[Dataset entries]

┌────────

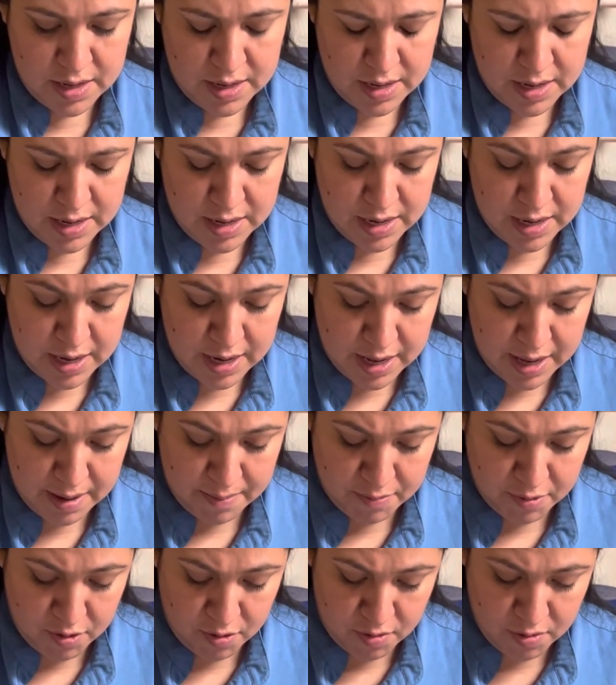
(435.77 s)
and I
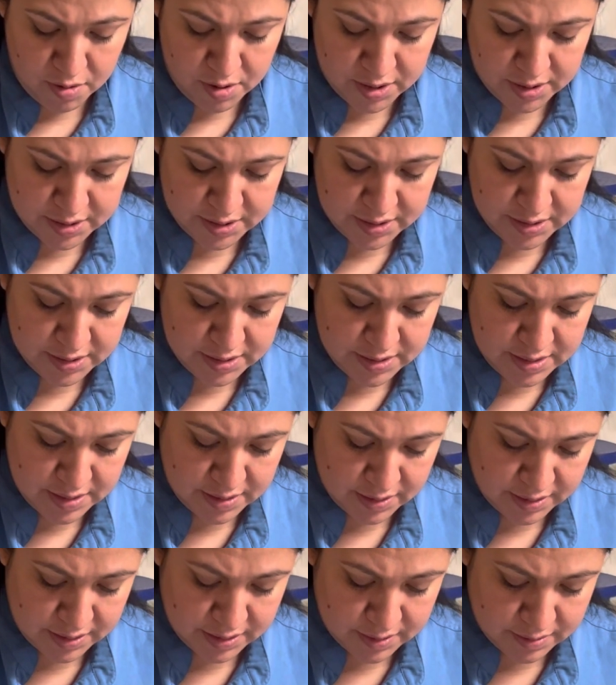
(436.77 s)
am going to insert it.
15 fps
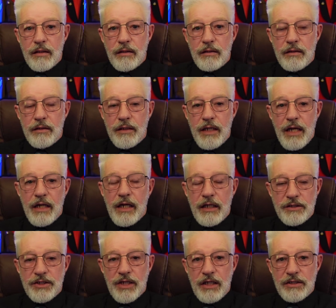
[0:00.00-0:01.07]
The
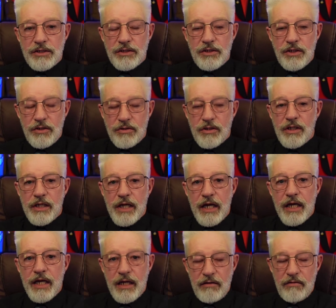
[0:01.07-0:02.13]
NHS, you can get
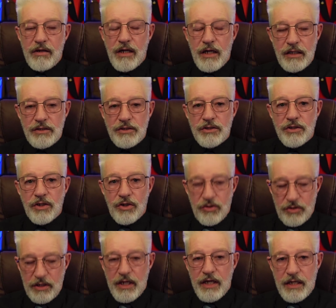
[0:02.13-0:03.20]
hearing aids on
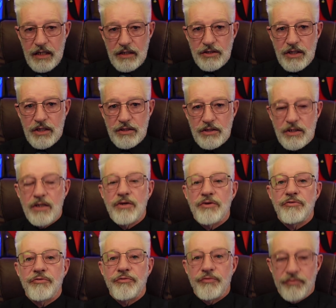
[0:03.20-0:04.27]
the NHS
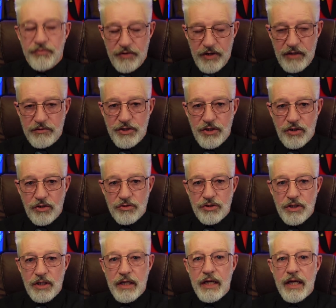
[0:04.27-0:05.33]
free of charge.
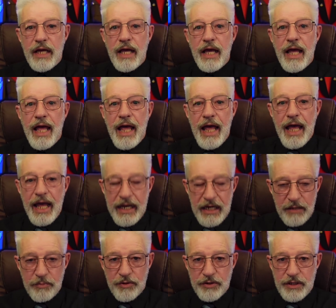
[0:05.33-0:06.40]

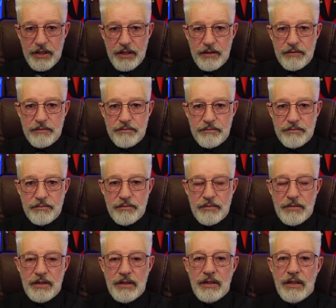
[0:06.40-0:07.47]
Anybody.
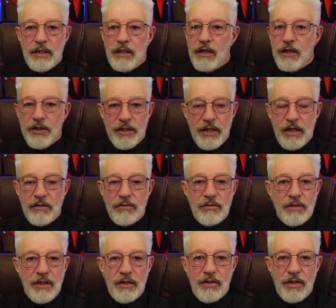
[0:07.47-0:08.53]
I know
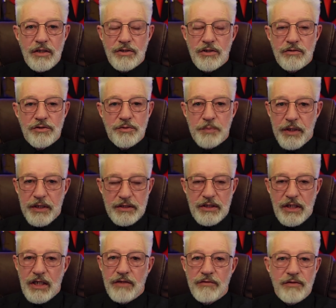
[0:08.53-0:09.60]
the likes of
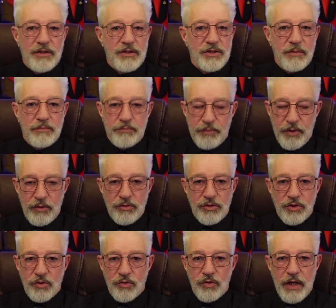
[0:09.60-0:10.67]
Specsavers and Boots
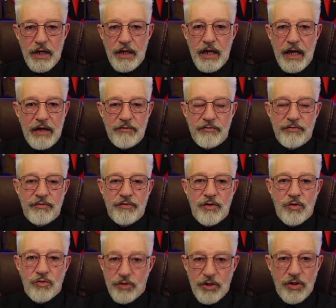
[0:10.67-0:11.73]
and all that have
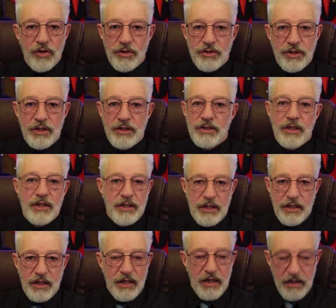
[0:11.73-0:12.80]
audiologists, and you
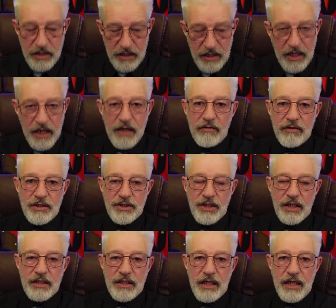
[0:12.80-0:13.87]
can go and get your hearing
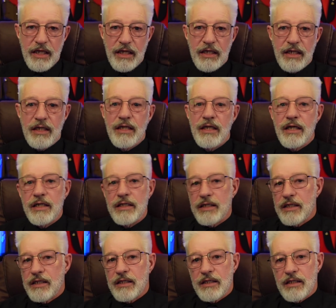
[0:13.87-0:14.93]
checked there, and you
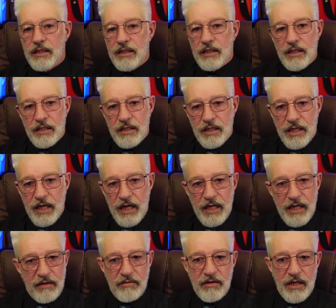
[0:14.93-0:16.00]
can get
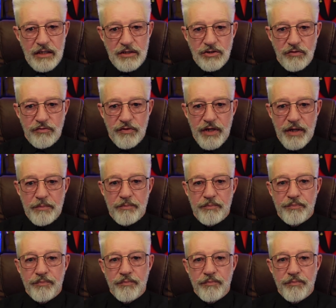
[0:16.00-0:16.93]
hearing aids off of them.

└────────

EXERCISE DETAILS:
Copy the lines from the line that contains "[0:01.07-0:02.13]" through the end of the records, exactly and with nothing added; leave the pictures out.

SOLUTION FOR THIS EXERCISE:
[0:01.07-0:02.13]
NHS, you can get
[0:02.13-0:03.20]
hearing aids on
[0:03.20-0:04.27]
the NHS
[0:04.27-0:05.33]
free of charge.
[0:05.33-0:06.40]

[0:06.40-0:07.47]
Anybody.
[0:07.47-0:08.53]
I know
[0:08.53-0:09.60]
the likes of
[0:09.60-0:10.67]
Specsavers and Boots
[0:10.67-0:11.73]
and all that have
[0:11.73-0:12.80]
audiologists, and you
[0:12.80-0:13.87]
can go and get your hearing
[0:13.87-0:14.93]
checked there, and you
[0:14.93-0:16.00]
can get
[0:16.00-0:16.93]
hearing aids off of them.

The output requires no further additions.